Sunday 25 September 2011

Distancing Through Clustering Theory





Well, I took a holiday from this job I gave myself to explore personally innovative ideas. I took a holiday from that means that I have arrived in this bleak town of Brussels, started fights with different administrations and administrative comities and read nothing particularly interesting. My life is the life of everybody, minus this blog and some other projects with other people less self-disciplined than I am.
It is though funny that discipline is not ingrained in me and in most people I know. The few people I know who have a need to be active and productive are people who grew up with limited television time, and my little sister. The rest of the population is easily satisfy by a screen and talk all day long about their failed dreams of being some day famous. I think that there might be some conclusion there about the influence of the television over our lives, but I am not sure.

I am an adept of cinema and find a lot of pleasure of watching most films and I have found what makes an annoying film for me: predictability. This is why I have found in these last weeks lots of pleasure watching Film Socialism of Godard, Habemus Papam by Nanni Moretti, Outrage by Takeshi Kitano and The Housemaid by Im Sang-Soo were all great surprises for me.

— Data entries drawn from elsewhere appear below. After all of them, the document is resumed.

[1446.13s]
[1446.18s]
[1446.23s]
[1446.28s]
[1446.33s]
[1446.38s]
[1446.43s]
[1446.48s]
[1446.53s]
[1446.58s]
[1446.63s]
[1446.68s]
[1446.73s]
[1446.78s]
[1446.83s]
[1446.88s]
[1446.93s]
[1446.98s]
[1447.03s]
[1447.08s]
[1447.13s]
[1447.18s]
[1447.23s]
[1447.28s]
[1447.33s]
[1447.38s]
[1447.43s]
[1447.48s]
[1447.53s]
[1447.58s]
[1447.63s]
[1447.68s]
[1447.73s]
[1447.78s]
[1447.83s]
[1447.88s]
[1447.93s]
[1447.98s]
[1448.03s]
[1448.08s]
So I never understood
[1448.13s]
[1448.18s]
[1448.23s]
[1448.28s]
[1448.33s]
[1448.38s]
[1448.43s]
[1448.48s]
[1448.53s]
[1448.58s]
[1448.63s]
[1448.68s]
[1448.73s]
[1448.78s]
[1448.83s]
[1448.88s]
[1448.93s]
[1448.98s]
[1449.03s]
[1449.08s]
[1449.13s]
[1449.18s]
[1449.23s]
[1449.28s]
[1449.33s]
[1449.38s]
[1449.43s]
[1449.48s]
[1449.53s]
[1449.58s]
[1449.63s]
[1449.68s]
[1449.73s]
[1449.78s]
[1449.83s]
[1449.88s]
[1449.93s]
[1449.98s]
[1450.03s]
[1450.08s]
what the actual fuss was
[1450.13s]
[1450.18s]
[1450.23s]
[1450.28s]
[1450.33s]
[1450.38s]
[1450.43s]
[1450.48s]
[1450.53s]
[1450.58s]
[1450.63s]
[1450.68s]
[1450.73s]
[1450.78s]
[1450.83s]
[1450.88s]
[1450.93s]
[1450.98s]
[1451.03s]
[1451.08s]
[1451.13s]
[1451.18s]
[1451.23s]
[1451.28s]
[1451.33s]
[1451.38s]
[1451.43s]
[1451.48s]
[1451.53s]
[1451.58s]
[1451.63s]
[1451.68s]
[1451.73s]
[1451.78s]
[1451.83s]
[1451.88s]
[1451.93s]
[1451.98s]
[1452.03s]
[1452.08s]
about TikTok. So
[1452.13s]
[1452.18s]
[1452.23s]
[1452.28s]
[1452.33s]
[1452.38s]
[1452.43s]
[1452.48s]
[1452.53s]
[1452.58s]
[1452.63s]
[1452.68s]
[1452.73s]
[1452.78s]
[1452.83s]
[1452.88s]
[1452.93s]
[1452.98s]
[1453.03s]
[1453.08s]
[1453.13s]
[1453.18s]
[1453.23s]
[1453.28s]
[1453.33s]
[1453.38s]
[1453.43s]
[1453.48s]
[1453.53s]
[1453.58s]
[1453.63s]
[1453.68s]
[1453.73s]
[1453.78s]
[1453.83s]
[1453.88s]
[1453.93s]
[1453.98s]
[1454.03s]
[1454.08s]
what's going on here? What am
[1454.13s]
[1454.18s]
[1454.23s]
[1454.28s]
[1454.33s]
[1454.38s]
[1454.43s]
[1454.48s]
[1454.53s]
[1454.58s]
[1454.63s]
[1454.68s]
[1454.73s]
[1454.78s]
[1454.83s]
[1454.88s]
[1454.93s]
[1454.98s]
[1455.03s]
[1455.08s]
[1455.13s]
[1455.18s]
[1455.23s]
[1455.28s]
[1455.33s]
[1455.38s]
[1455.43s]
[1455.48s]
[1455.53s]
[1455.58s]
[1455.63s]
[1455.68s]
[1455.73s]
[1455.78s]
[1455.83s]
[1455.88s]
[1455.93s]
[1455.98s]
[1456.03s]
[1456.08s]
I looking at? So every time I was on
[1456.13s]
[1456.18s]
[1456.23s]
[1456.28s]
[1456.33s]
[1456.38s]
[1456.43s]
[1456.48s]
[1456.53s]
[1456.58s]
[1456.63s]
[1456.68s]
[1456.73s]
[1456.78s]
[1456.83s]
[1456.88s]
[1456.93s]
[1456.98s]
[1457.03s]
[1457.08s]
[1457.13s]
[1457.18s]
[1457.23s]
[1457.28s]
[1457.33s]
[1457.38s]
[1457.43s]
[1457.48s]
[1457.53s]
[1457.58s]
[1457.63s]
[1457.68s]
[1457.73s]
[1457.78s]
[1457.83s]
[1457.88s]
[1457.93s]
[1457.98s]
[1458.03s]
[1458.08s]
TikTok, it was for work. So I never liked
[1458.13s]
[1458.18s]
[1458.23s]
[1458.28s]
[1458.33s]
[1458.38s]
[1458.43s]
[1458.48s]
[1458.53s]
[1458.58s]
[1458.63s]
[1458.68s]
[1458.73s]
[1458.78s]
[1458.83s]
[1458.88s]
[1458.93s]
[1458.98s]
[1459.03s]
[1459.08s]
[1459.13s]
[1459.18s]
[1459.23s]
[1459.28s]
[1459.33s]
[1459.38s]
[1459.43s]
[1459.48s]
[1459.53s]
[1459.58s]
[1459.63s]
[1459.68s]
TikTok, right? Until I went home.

Of course, those are all well known controversial directors and it is just abiding by the cliché of the pseudo-intellectual for me to advise them to you.

Anyway, the idea that came up to me recently is the antagonism of the global village theory. As you probably know, most people would profess that the world is getting smaller as the phone connections, the internet, the television and the transports are getting faster. Indeed, an earthquake taking place in Kathmandu in a morning will be known to have happen in the afternoon in the rest of the world. But as much as information travels that fast, I think that we might actually see the growth of something quite opposite to a global village. I do not at this time have a name for it, but by the end of this article, I will have an epiphany.

Now why would I say something so counter-intuitive ? Well, it is just that distance is not calculated by speed. Speed is calculated by distance and time. Physical distance is, as far as we know, a component of our universe that does not change on Earth. Now time is something that is accelerating, as it is relative to our lives and we find the need to do everything quicker. Polls show that we get frustrated waiting for our computer to turn on. If time is accelerating, it means that what we are used to take one day, would actually in our mind take longer even if it takes one day. For example, we do get worried when we come back from holiday and our postcards have not arrived yet, when the post has never changed its habits we do find it slower and slower.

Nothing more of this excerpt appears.